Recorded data
────

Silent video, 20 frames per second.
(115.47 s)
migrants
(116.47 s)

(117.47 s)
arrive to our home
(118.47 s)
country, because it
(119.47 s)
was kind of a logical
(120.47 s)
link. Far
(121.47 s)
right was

────

*What you are asked to do*.
Each entry needs to be given again exactly as it stands.

*Answer area*.
Silent video, 20 frames per second.
(115.47 s)
migrants
(116.47 s)

(117.47 s)
arrive to our home
(118.47 s)
country, because it
(119.47 s)
was kind of a logical
(120.47 s)
link. Far
(121.47 s)
right was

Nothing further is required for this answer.